Jonas Willmann, Andreas Rimner


The role of radiation therapy (RT) in thymic malignancies has long been subject to considerable controversy. The main role for RT is in the setting of adjuvant therapy after surgical tumor resection, especially in advanced or incompletely resected cases. However, recent studies with larger patient numbers and cleaner study populations than previous studies have indicated a potentially clearer than previously assumed benefit after post-operative RT (PORT) even for completely resected patients with earlier stages of thymoma. In marginally resectable patients RT may be used in combination with neoadjuvant chemotherapy to shrink tumors and thereby potentially enable resection. In unresectable patients concurrent or sequential chemotherapy and RT can be employed as the definitive nonsurgical approach. The tendency of thymic tumors to recur in the pleural space highlights the necessity for more effective approaches to identify and treat high risk patients.
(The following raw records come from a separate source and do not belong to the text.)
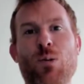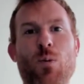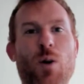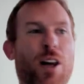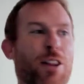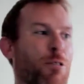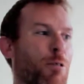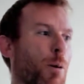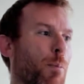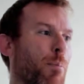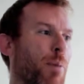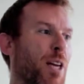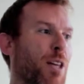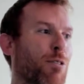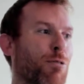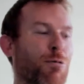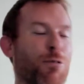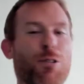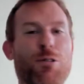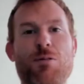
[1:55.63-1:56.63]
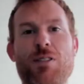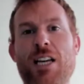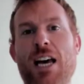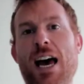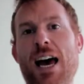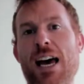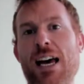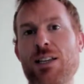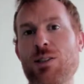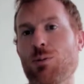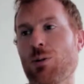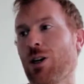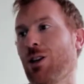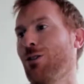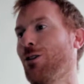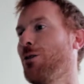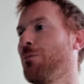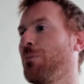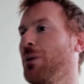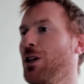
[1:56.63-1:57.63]
whether it be through TES, whether
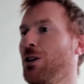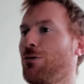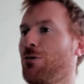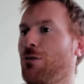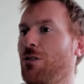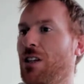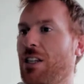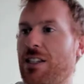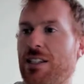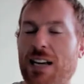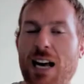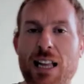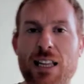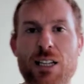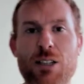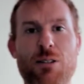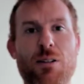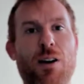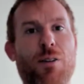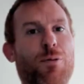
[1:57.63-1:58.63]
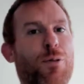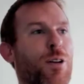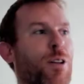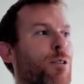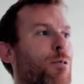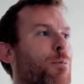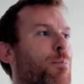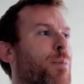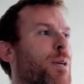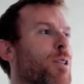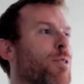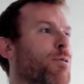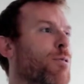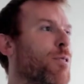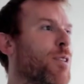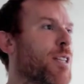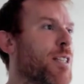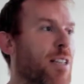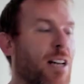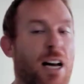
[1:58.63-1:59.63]
it be through the Telegraph, whether it be through
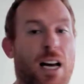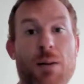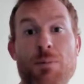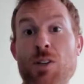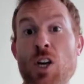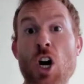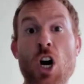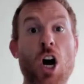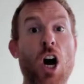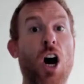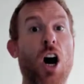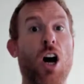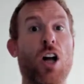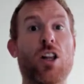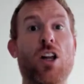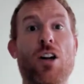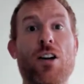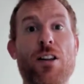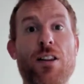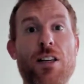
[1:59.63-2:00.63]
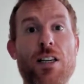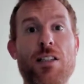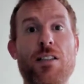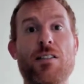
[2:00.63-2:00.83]
the Times. A lot of theseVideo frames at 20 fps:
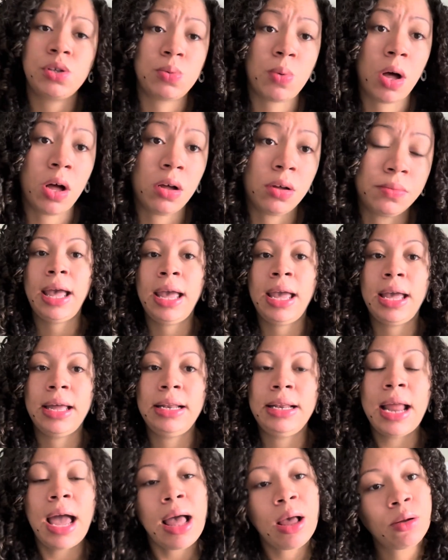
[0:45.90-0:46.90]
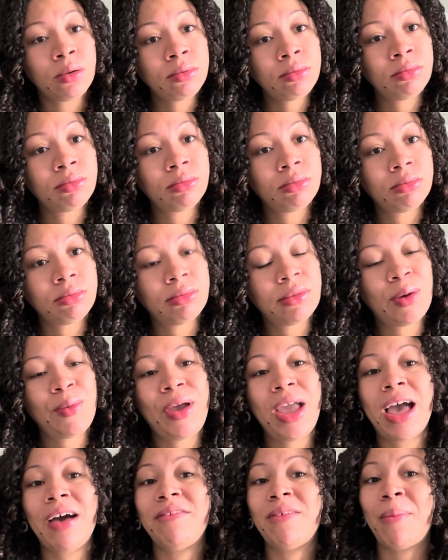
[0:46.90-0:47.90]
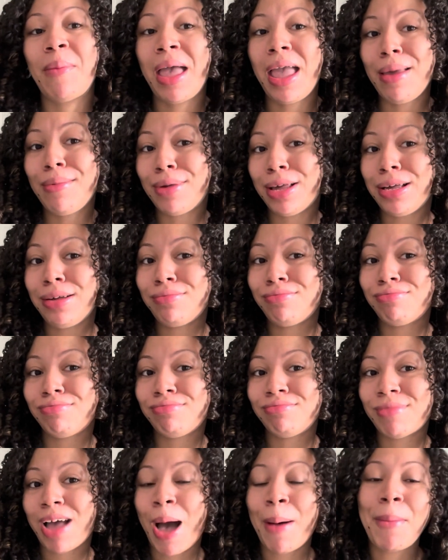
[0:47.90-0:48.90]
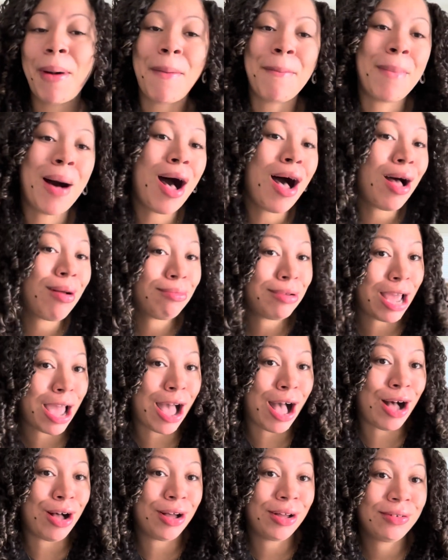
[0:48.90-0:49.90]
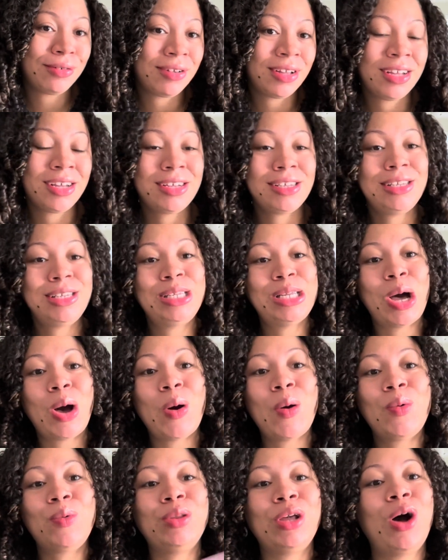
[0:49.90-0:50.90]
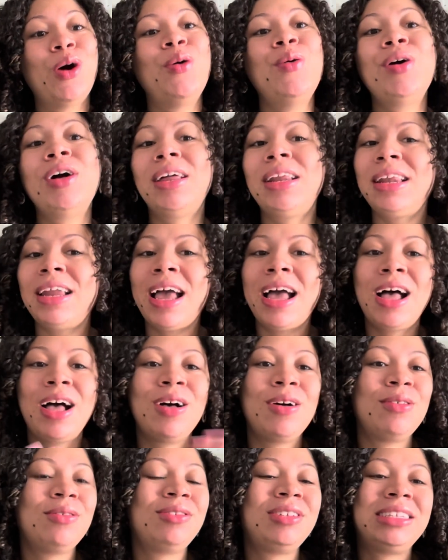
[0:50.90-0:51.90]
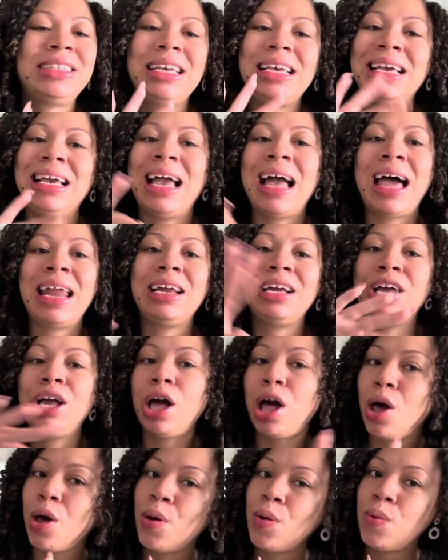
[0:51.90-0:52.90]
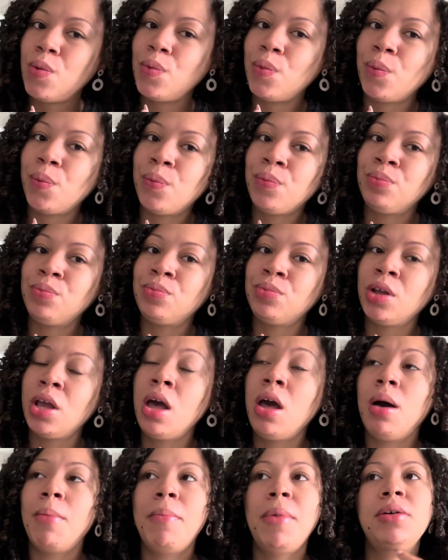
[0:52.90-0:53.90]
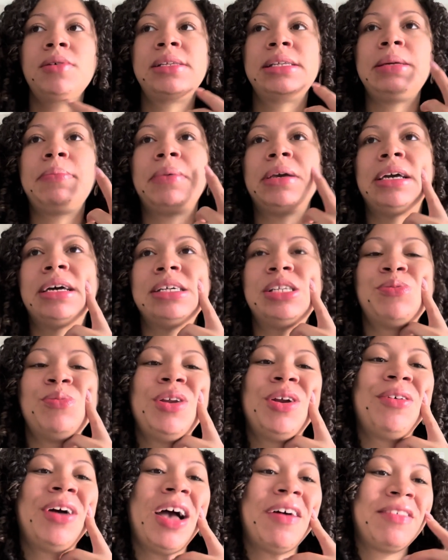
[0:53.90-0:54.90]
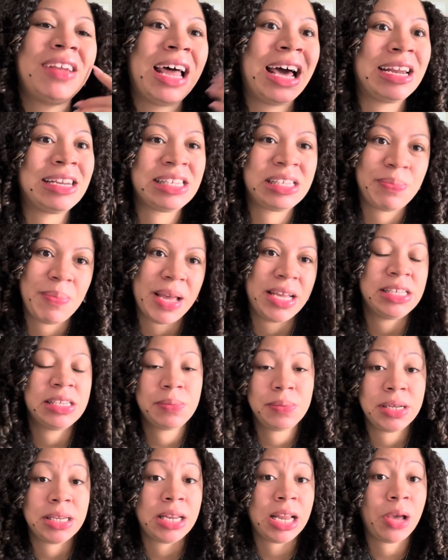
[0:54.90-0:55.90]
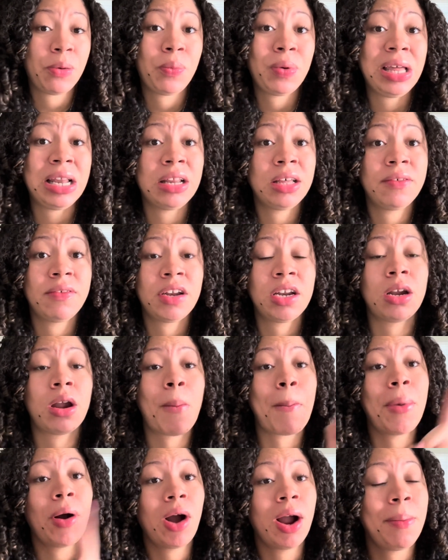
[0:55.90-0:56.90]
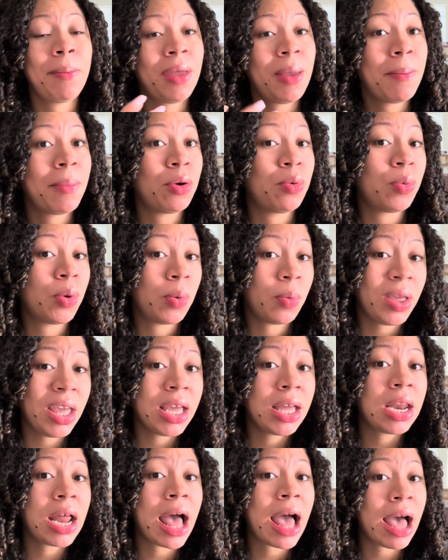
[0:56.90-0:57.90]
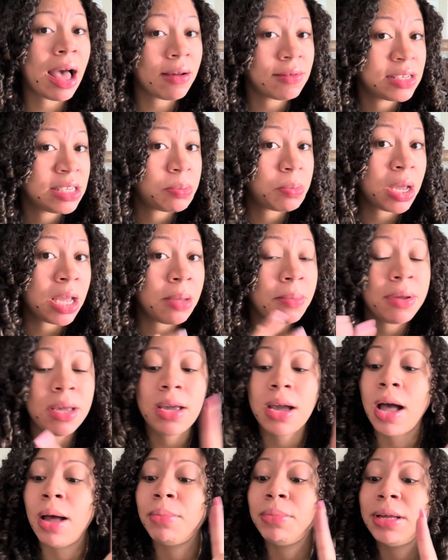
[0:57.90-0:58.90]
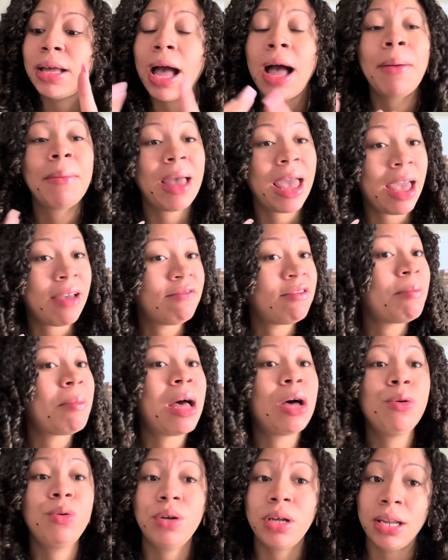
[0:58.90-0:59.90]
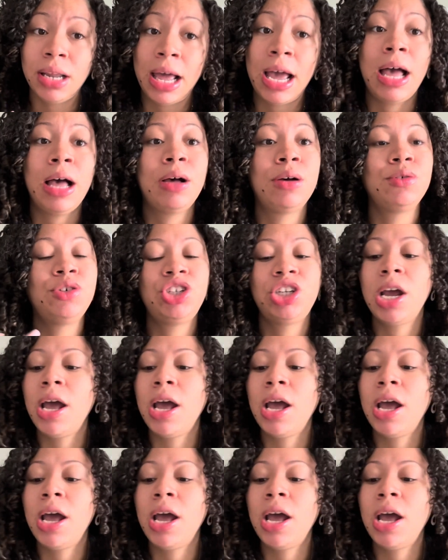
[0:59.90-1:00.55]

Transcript: wall. And now we have a baby. I'm a mom now, so the hookah lounge, it gotta go. Mostly because we don't have a lot of space, being that we live in an apartment. But when we get a house, baby, I'm having my hookah lounge.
Experiences in other pleural malignancies may pave the way to novel treatment modalities, for example pleural IMRT. The role of these techniques in thymic malignancies has yet to be determined and is not advisable at the current time outside of a clinical study. As the disease often takes an indolent course with excellent longterm local control (LC) and survival, late toxicities related to radiation of the mediastinum and adjacent organs at risk (OARs) have to be taken into consideration and may jeopardize the benefit patients experience from RT, especially in younger patients with a long-anticipated life expectancy. Radiation techniques, such as intensity modulated RT (IMRT) and proton beam therapy (PBT), have substantially reduced the exposure of OARs to ionizing radiation which is expected to translate into reduced long-term toxicities. Hence, the risk-benefit ratio of RT in early stage thymoma patients may be shifted favorably.